L'affaire Macomber (1947) est l'adaptation d'une nouvelle d'Hemingway ("The Short Happy Life of Francis Macomber") dans lequel on retrouve une nouvelle fois Gregory Peck (après Les neiges du Kilimandjaro) dans un rôle de chasseur en Afrique.

Le film est construit en flashback et commence par la mort d'un homme dans de curieuses circonstances lors d'un safari.

Joan Bennett et Robert Preston forment un couple parti en safari alors que leur relation bat de l’aile, et engagent un expert de la chasse (Gregory Peck) pour les guider.

Un an après La rue rouge et trois après La femme au portrait, Joan Bennett est une nouvelle fois fascinante en femme fatale dans cette réalisation Zoltan Korda. L'ambiance est d'ailleurs assez proche du film noir (le noir et blanc et la musique de Miklós Rózsa amplifiant cette impression de "noir dans la brousse"). On pense également et bien évidemment à Mogambo de John Ford qui sera tourné six ans plus tard.
Mais à la différence des films précédents, Joan Bennett est cette fois-ci non plus dans un rôle de fille facile peu raffinée comme chez Fritz Lang mais dans celui d'une bourgeoise humiliant et rabaissant constamment son mari, le méprisant pour ses lâchetés et la déception de la vie maritale avec un homme qu'elle n'a pas réussi à changer et qui tente en vain d'imposer "sa" suprématie masculine. Face à Joan Bennett, n'est pas Dan Duryea qui veut!

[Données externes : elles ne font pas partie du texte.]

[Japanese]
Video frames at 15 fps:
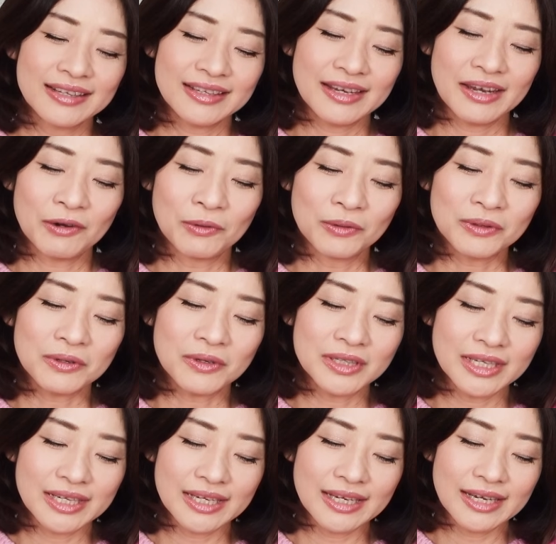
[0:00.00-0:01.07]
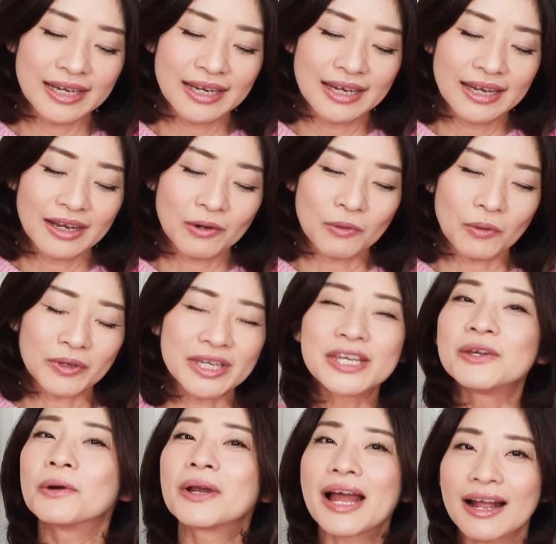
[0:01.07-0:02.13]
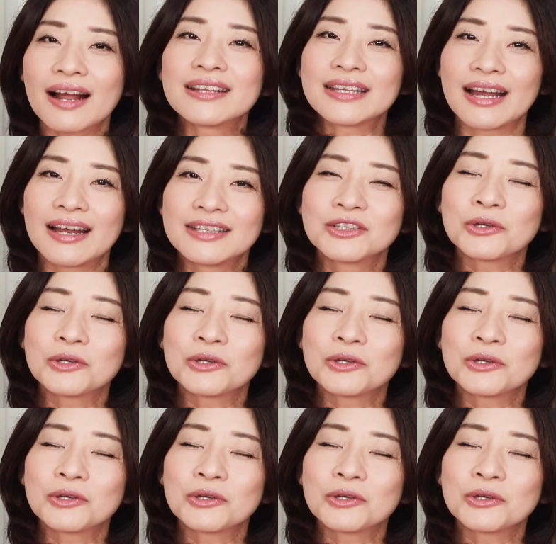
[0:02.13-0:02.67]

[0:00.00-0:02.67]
で、本当に、こう清らかな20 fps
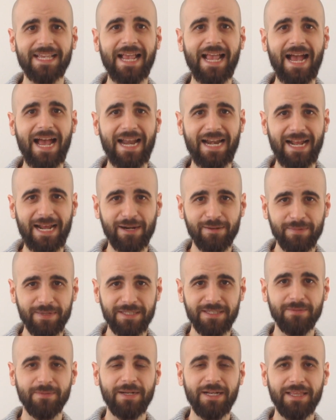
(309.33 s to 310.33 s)
ganar
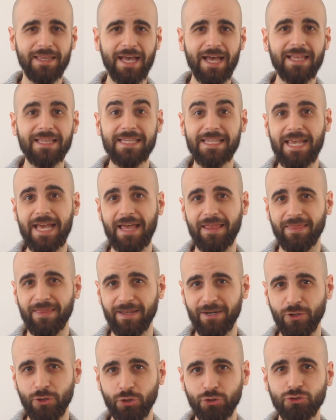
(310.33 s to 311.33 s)
visibilidad y
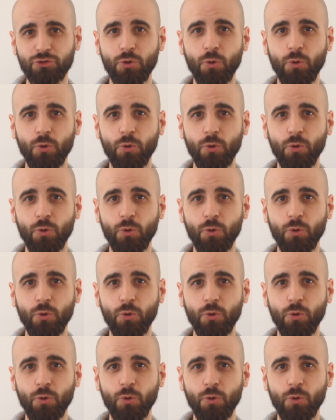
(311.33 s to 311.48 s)
hacernoslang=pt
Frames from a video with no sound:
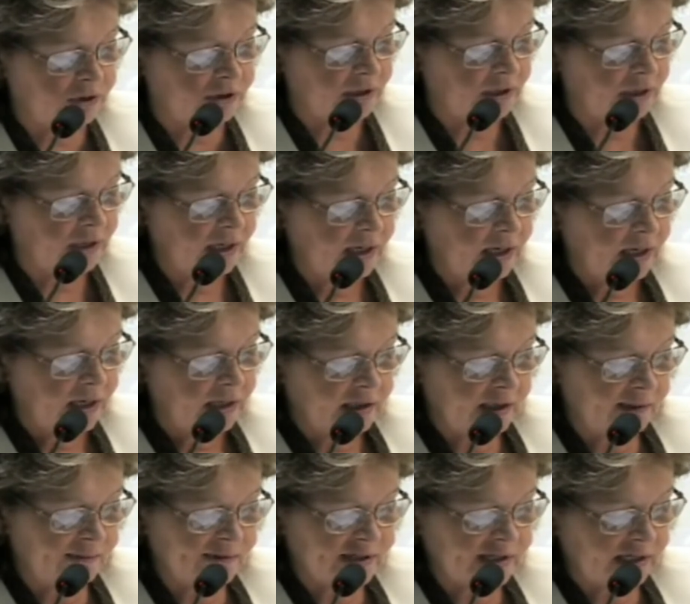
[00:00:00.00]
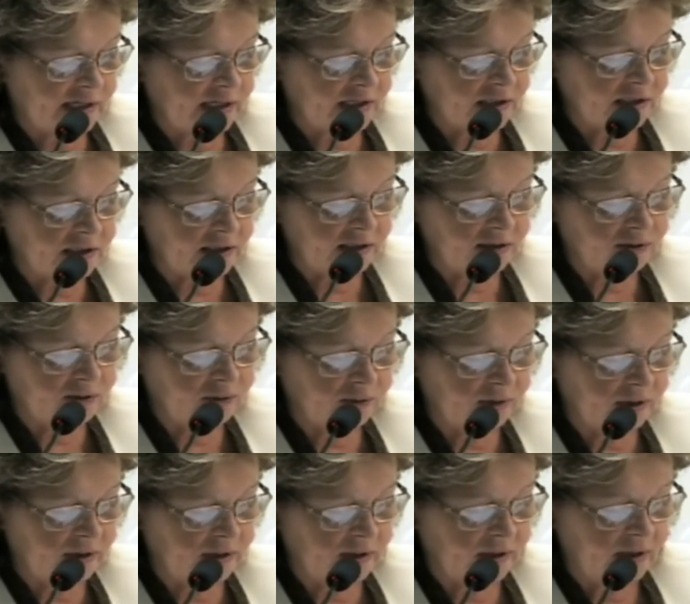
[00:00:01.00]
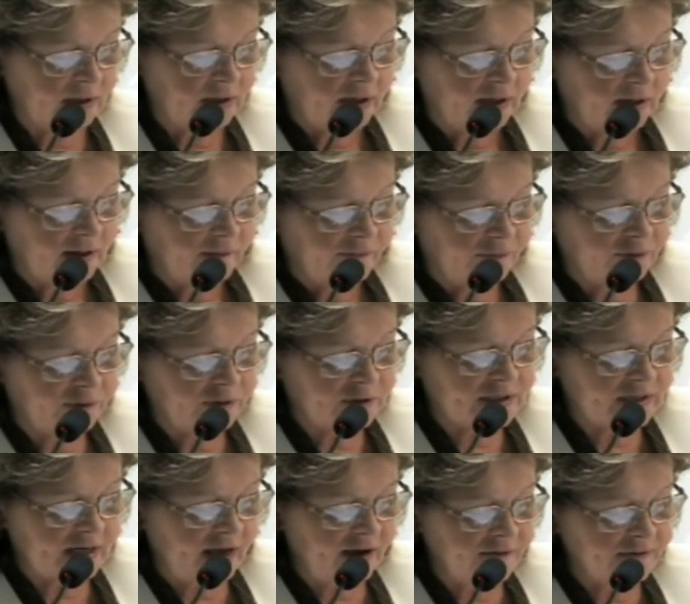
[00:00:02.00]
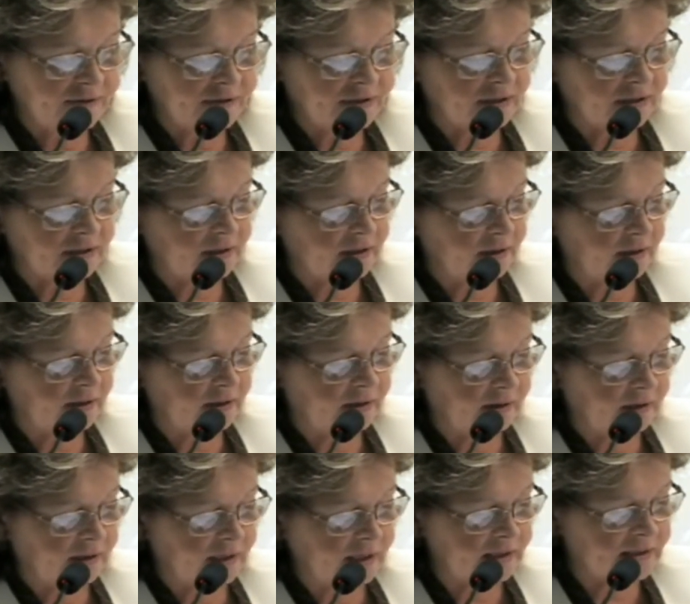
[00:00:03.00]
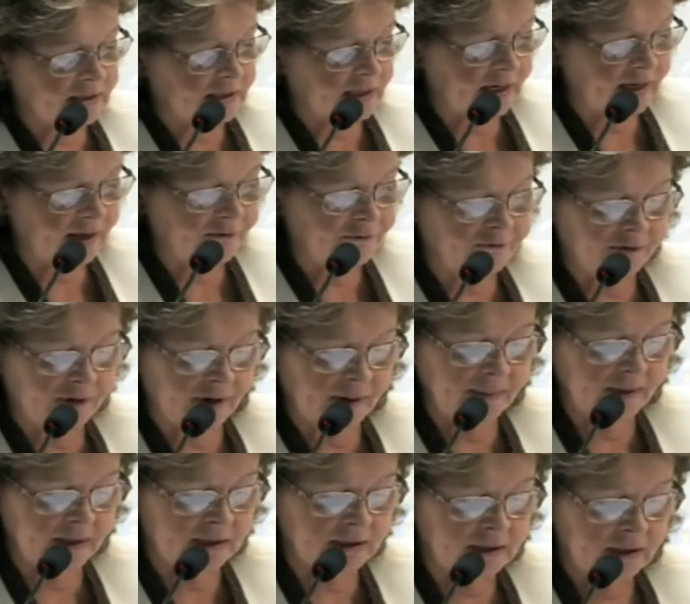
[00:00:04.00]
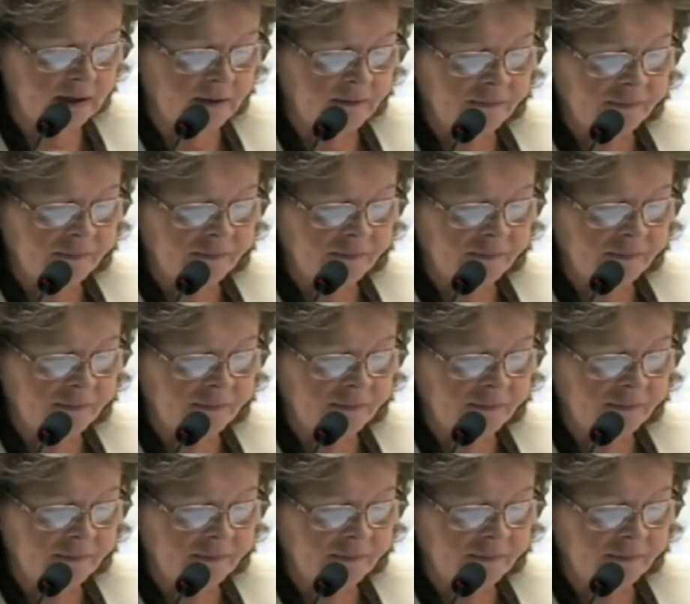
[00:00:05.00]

relator, deputado Frederico Antunes, em agosto do ano passado deu parecerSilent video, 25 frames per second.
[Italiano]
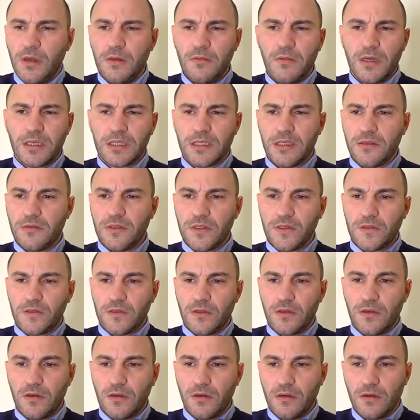Guardi,
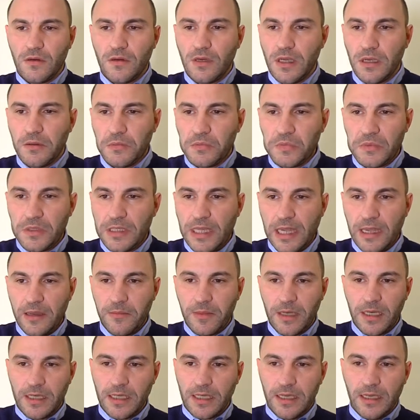questo è un
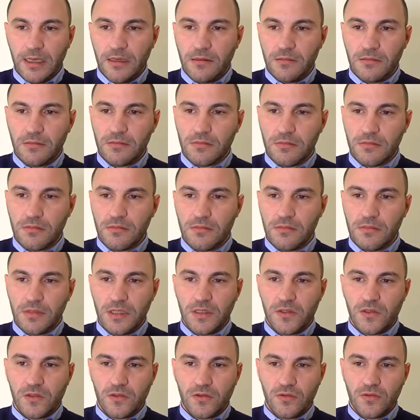tema che mm,
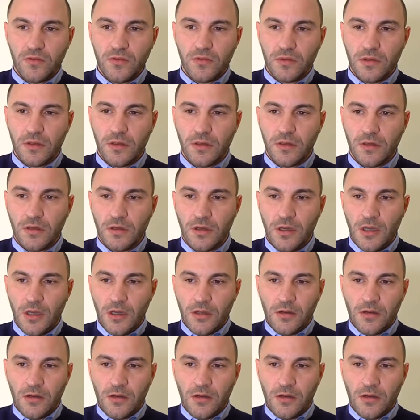nessuno,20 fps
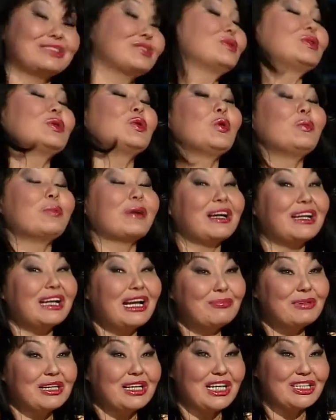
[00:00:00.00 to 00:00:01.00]
Что такое
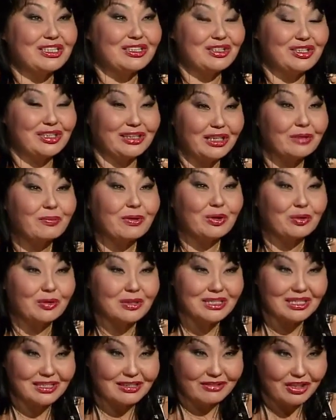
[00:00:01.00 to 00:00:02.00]
программа? Каждый человек приходит
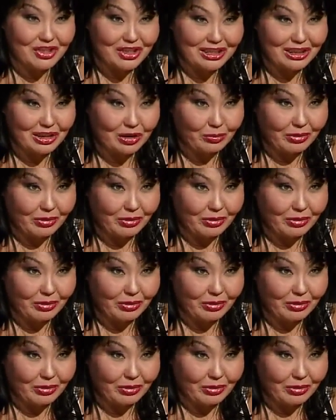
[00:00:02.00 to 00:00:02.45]
со своей жизненной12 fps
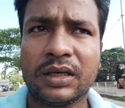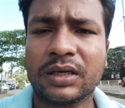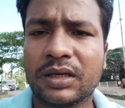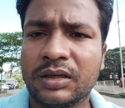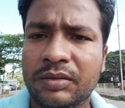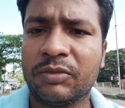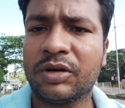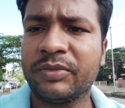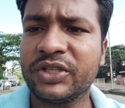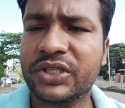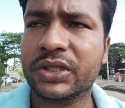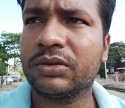और
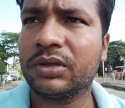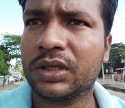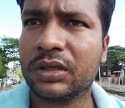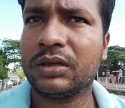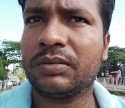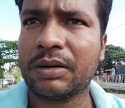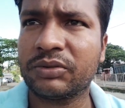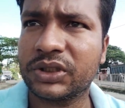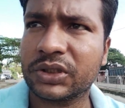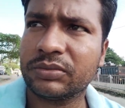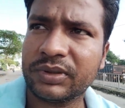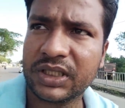मम्मी जी को और
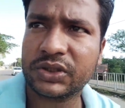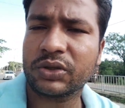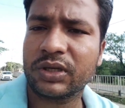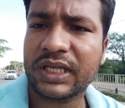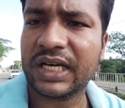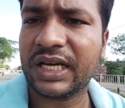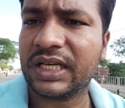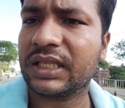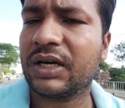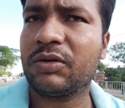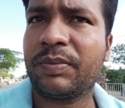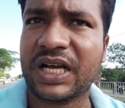बाबूजी को मैंने छोड़ के आया
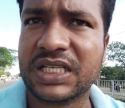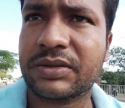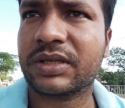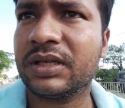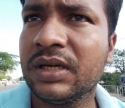था वो पास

Le rôle du mari est incarné à la perfection par un Robert Preston absolument parfait en homme falot, immature et lâche mais pourtant conscient du mépris de sa femme à son égard et de ses propres faiblesses. Il devra prouver sa virilité (Hemingway confiait que pour un homme le problème en amour était "l'influence amollissante de la femme"...) face à un Gregory Peck qui tente lui de rester froid devant les avances de Madame (un rôle de solitaire fuyant les femmes et de fait les attirant façon "Can't live with them, Can't live without them" qui aurait parfaitement convenu à Robert Mitchum)..

J'utilise le mot mépris volontairement. Car ce film m'a fait furieusement penser au Mépris réalisé bien plus tard par Jean-Luc Godard (avec Fritz Lang d'ailleurs). On y retrouve toute la misogynie et la misanthropie d'Hemingway. Bref. Vraiment jouissif !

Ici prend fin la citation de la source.